Pine's first big-screen role was as an arm charm for Anne Hathaway in 2004's "Princess Diaries 2," a service he also provided Lindsay Lohan's character in 2006 in "Just My Luck." He quickly moved on to the young hero role in the 2008 film " Bottle Shock," in which, as with "Star Trek," he played a hapless young man who tries to live up to his father's legacy (a scion of the family business much like Pine himself, the son of "CHiPs" veteran Robert Pine and TV actress Gwynne Gilford, and a third-generation thespian from what he calls "a working-class Hollywood" family, presumably because they literally worked).
Yet one of Pine's favorite film roles was not a lead but rather the "redneck neo-Nazi hit man" of 2006's "Smokin' Aces." And while he was becoming better known for his good-guy film parts, he was earning critics' notice in much darker roles onstage, such as the vicious Carter in Neil LaBute's "Fat Pig" at the Geffen in 2007 and the amoral journalist of Ronan Noone's 2006 one-man drama "The Atheist" in New York.
Of Pine's work in "Fat Pig," LaBute says: "He had what I felt would have worked for either of the male characters in that piece -- the good guy or the bad guy. He had a watchability. I think he isn't looking at [his career situation] as, 'I have this chance of being a star.' He knows a good role is a good role, and if it's a bad guy, they often get the best lines. It's great to see him going off to do a piece of theater. He's approaching it as, 'What is the best material I have at the moment?' "
Willimon thinks the pattern of Pine's acting credits reflects the opportunities available to a young guy with leading-man looks, and "it doesn't have as much to do with Chris Pine as it does with the chasm between theater and film," he says. "In general, film -- particularly Hollywood films -- tend to lean more toward the good hero who overcomes obstacles and comes out on top. Theater, largely because it doesn't bear the same commercial burden that film does, has the luxury and the bravery to take on risks and support the other sort of heroes -- call it the antihero. Sometimes obstacles do not result in a happy ending -- or a more complex ending than triumph."
In August, Pine moves on to his own happy ending when he starts filming 20th Century Fox's "Unstoppable" with Denzel Washington. In the thriller directed by Tony Scott, he and Washington will play conductors trying to stop a runaway train carrying toxic chemicals. It's probably reasonable to assume that there are a couple of hero roles in there somewhere.

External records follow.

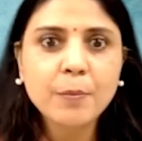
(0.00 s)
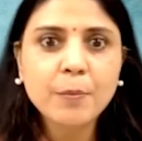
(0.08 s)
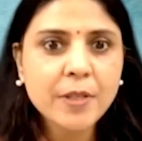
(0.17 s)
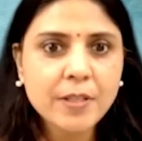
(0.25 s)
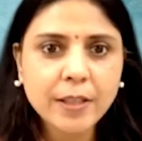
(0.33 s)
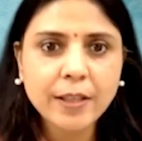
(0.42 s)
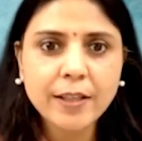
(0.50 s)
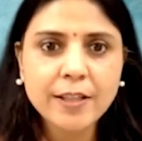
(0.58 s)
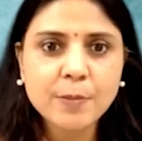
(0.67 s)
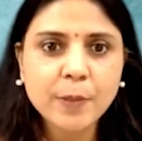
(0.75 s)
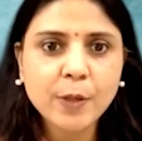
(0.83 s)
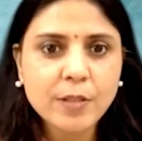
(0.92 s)

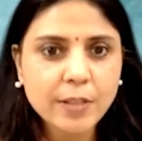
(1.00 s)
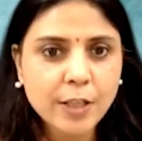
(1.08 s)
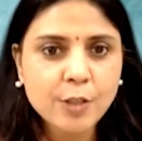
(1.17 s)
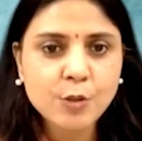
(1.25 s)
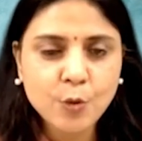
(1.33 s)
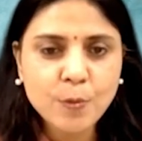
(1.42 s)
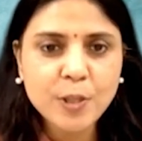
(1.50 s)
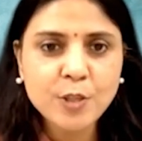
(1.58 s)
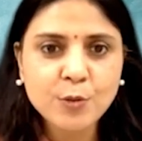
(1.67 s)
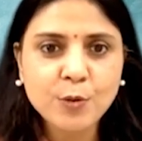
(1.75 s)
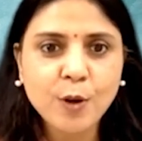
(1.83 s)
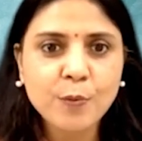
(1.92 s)
mysterious because it has so
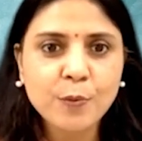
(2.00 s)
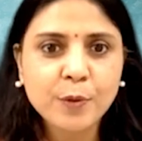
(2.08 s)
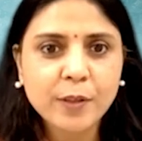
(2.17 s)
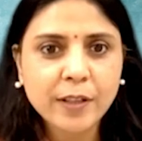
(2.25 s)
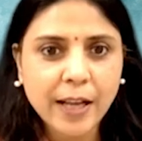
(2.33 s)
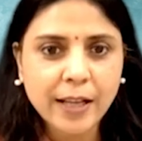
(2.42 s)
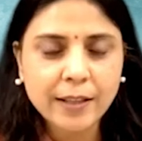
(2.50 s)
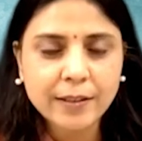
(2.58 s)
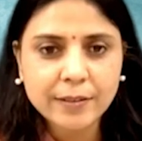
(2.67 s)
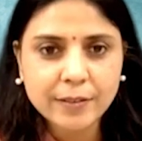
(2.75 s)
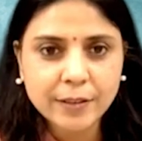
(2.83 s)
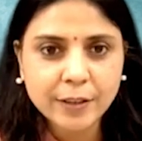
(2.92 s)
much to offer,
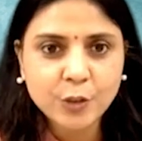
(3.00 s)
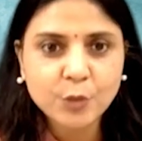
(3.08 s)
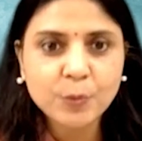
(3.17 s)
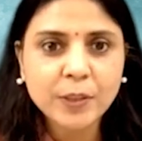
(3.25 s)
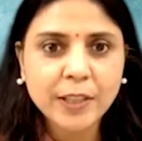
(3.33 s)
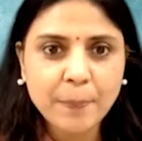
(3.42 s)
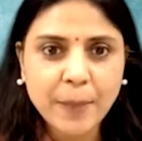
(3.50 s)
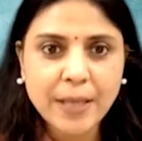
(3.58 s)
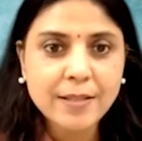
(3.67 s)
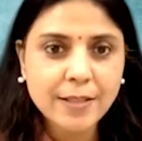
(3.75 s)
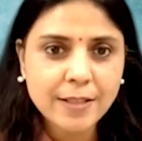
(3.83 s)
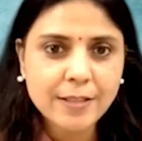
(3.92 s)
and the human
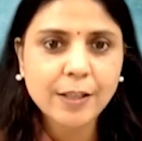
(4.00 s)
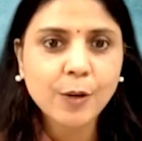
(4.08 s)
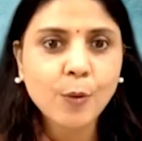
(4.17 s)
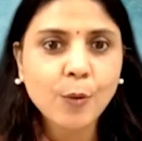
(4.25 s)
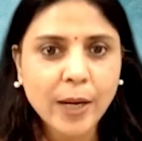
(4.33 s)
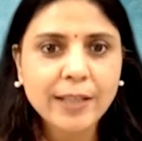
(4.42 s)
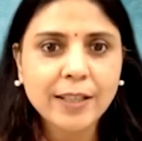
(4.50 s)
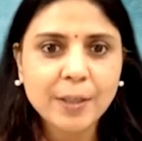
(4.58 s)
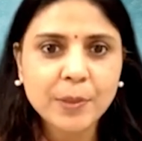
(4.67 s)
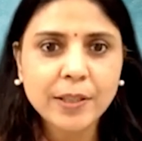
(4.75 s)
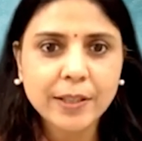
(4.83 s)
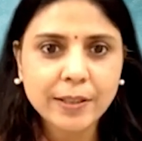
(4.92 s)
capacity is still quite
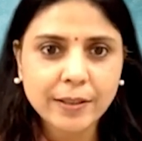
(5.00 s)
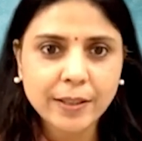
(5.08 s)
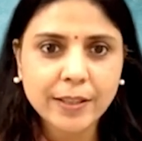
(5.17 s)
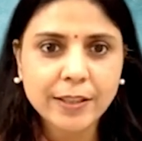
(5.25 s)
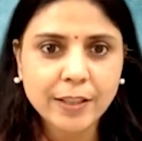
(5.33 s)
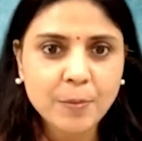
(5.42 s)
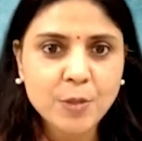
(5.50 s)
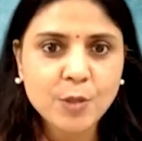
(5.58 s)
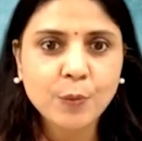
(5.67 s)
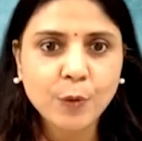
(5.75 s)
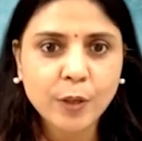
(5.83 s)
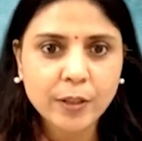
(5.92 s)
limited in terms
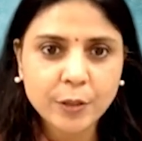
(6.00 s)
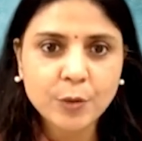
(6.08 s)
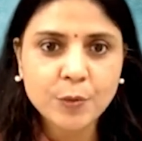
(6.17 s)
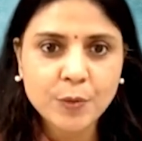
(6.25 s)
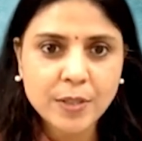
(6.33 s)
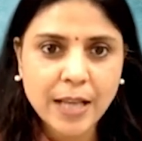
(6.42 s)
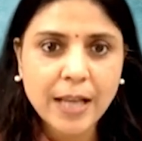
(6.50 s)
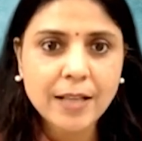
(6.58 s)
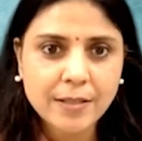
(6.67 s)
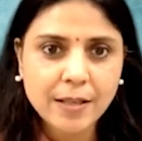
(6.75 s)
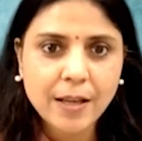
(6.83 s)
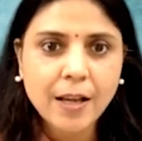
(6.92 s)
of what the universe
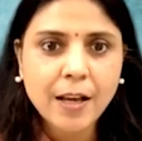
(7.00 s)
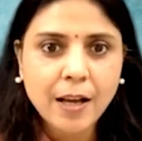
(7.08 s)
has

Pine seems gobsmacked about the opportunity to work with the two-time Oscar winner, an experience he anticipates will be tantamount to earning an acting PhD. "I don't ever want to be so precious to eschew those kinds of roles because I'm on some mission to be the artiste in Hollywood," says Pine, who credits his family with keeping his feet on the ground. "But I think there's a closeted Peter Lorre inside me that loves to play the fun, darker, weirder roles that hopefully I'll get the chance to play as I move ahead in my career."